— Instructions to follow —
Reproduce all of the records word for word, omitting the pictures.

— Extracted entries —
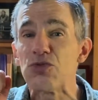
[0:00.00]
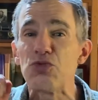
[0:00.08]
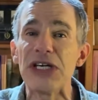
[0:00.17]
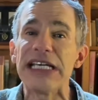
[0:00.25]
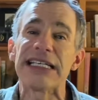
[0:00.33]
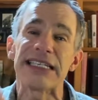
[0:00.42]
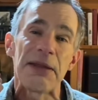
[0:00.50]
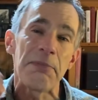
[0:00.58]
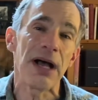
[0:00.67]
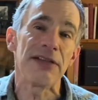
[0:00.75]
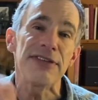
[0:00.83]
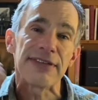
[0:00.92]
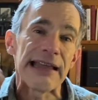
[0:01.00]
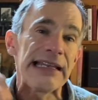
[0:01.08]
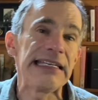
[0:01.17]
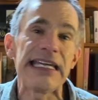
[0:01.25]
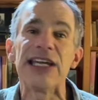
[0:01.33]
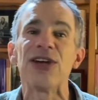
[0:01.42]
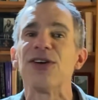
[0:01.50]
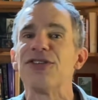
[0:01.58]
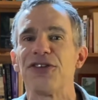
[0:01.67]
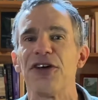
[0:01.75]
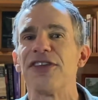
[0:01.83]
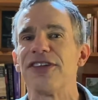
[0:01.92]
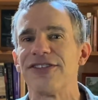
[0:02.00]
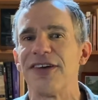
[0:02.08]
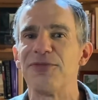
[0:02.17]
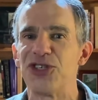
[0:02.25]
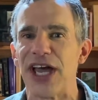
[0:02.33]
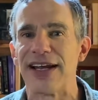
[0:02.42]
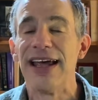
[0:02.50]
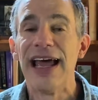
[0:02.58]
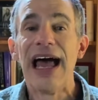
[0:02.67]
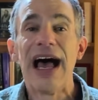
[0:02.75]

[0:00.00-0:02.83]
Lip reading: weeks and months and years on the subject.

— Solution for this problem —
[0:00.00]
[0:00.08]
[0:00.17]
[0:00.25]
[0:00.33]
[0:00.42]
[0:00.50]
[0:00.58]
[0:00.67]
[0:00.75]
[0:00.83]
[0:00.92]
[0:01.00]
[0:01.08]
[0:01.17]
[0:01.25]
[0:01.33]
[0:01.42]
[0:01.50]
[0:01.58]
[0:01.67]
[0:01.75]
[0:01.83]
[0:01.92]
[0:02.00]
[0:02.08]
[0:02.17]
[0:02.25]
[0:02.33]
[0:02.42]
[0:02.50]
[0:02.58]
[0:02.67]
[0:02.75]

[0:00.00-0:02.83]
Lip reading: weeks and months and years on the subject.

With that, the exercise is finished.